Bref, si vous n’avez pas le moral, que vous vous ennuyez, que tout vous paraît gris et terne, taillez-vous une franche part de rigolade en dévorant ce petit bijou, je vous garantis un éclat de rire à toutes les pages !
Et ce sera un parfait complément du beau livre de Nathalie Serrault !
Foutaises
Le viager ! J’aime tellement ce film ! ça me donne envie de regarder les autres car j’avoue peu connaître sa filmographie.

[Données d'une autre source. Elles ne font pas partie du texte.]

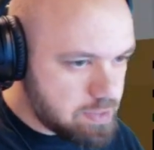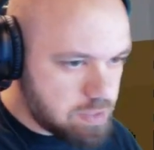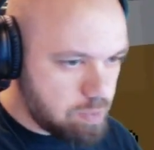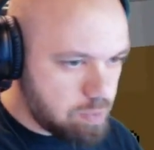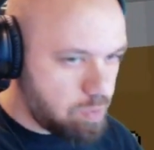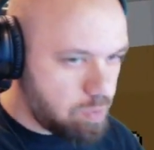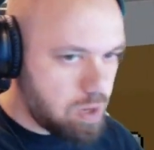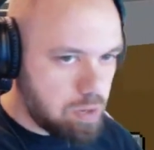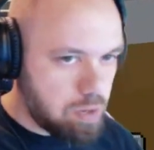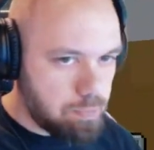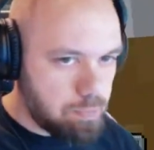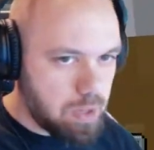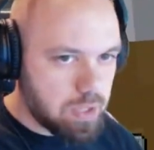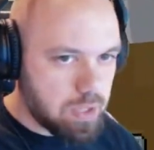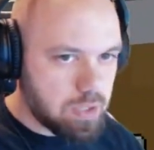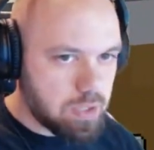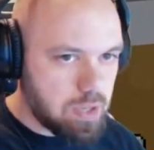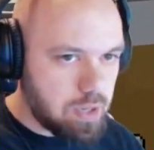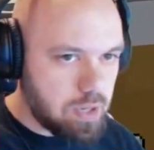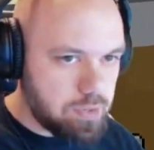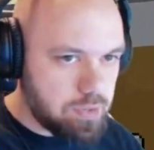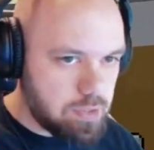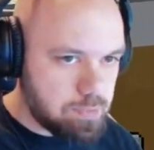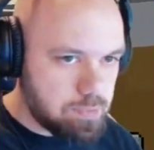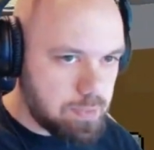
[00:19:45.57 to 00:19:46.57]
the water bucket,
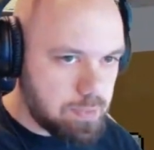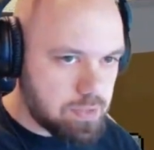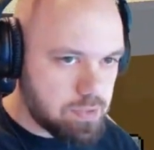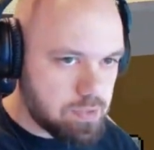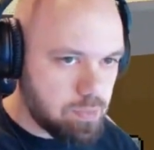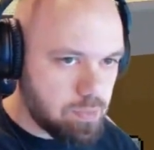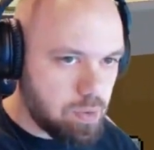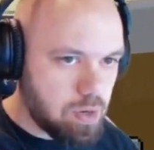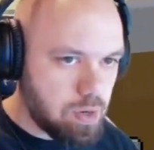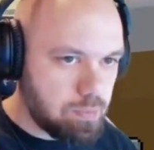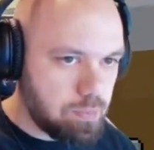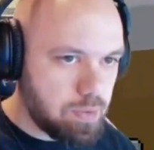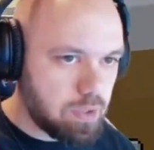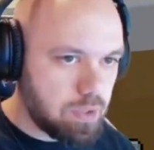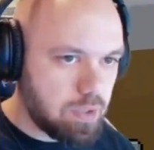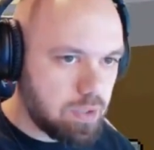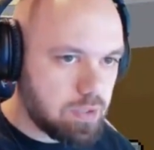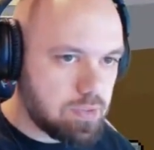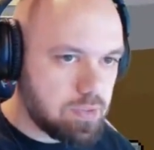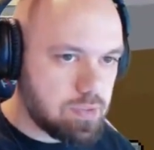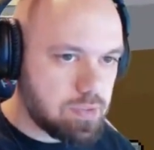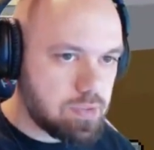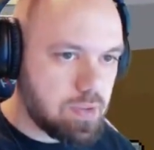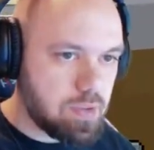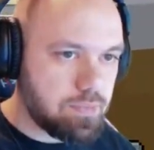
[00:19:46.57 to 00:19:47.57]
undispense the water
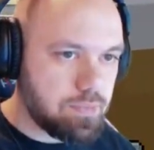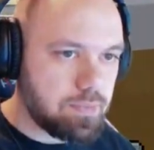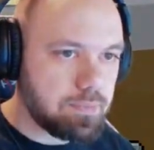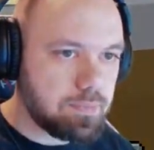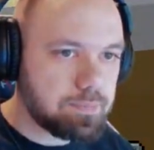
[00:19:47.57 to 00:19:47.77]
buckets and stuff.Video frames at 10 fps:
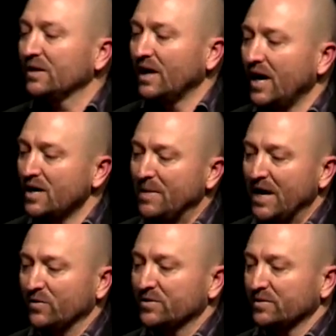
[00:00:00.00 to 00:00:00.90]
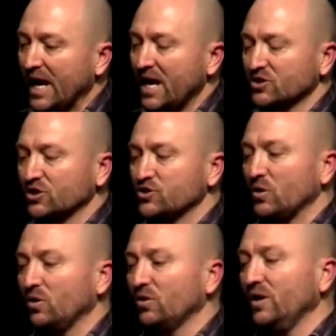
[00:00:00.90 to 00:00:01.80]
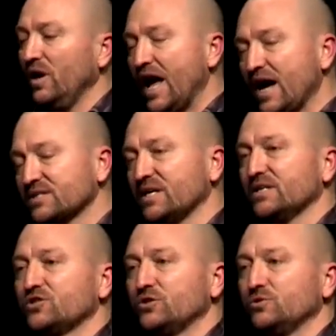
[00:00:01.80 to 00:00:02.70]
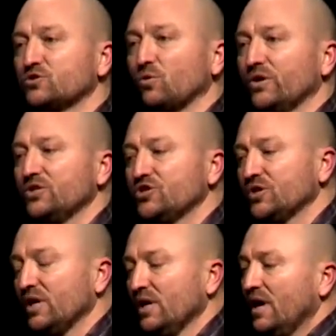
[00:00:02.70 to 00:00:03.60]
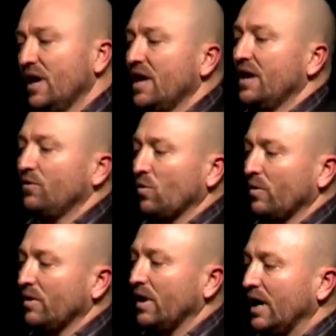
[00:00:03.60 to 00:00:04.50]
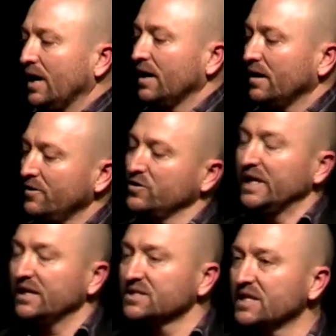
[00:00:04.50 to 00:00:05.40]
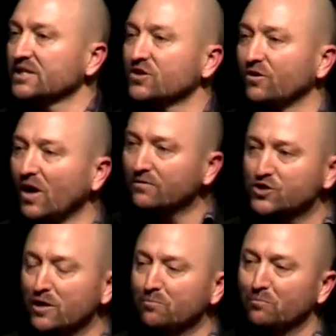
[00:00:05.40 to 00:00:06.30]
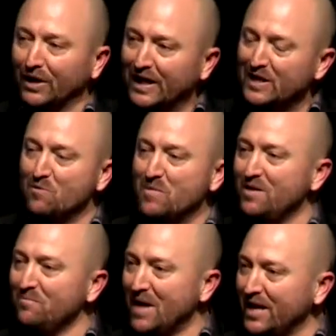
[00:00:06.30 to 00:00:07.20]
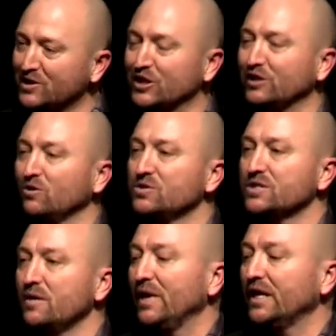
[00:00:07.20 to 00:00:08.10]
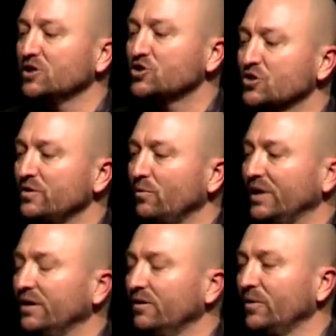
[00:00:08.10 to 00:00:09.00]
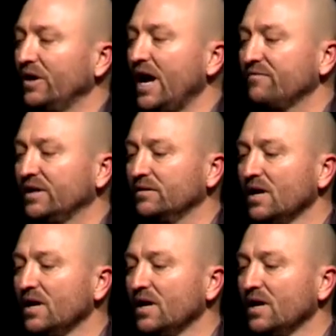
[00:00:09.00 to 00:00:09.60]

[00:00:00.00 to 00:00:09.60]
the high bandwidth cache controller, access to storage and or other data sets that are off chip, bringing them in, managing those, and making sure that we're having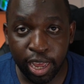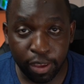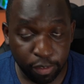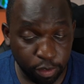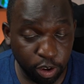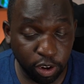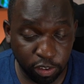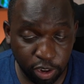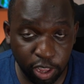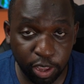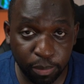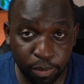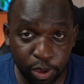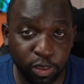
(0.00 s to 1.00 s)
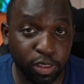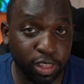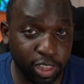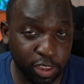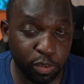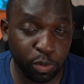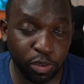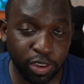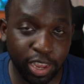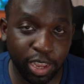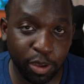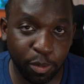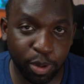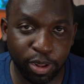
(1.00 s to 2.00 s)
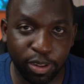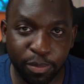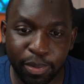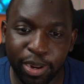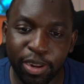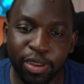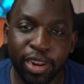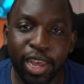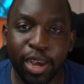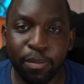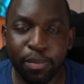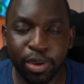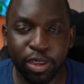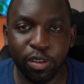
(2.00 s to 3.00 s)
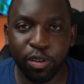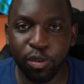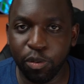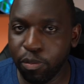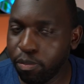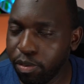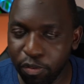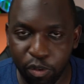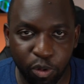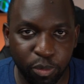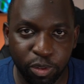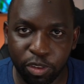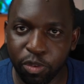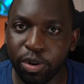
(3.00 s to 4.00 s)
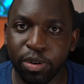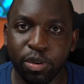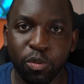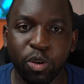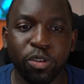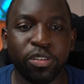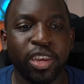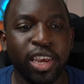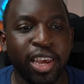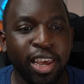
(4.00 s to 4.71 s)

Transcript: If you've got a slow computer, this will take a while depending on how big your performance query was.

Et je suis bien d’accord avec toi, rien ne vaut l’achat d’un livre en librairie (surtout vu la tête des librairies face à Amazon en ce moment !) c’est devenu ma nouvelle résolution depuis hier et j’ai déjà acheté deux livres (plus les commandes).
Ah et il fallait aussi que je te conseille le livre « Beauté fatale » de Mona Chollet qui aborde notamment les acteurs et actrices de la nouvelle vague. On peut lire le livre en ligne ici : http://www.editions-zones.fr/spip.php?page=lyberplayer&id_article=149#chap04
juliettefiliol
Merci pour les conseils !
Oui généralement j’essaye de prendre Amazon en dernier recours : quand je veux le livre très vite (je viens de recevoir un livre commandé il y a deux jours) ou quand c’est une occasion rarissime, une perle qui n’est plus éditée depuis vingt ans. Parce que parfois, même quand je privilégie une librairie, je ne trouve pas forcément la dernière nouveauté qui m’a tapé dans l’oeil sur Internet…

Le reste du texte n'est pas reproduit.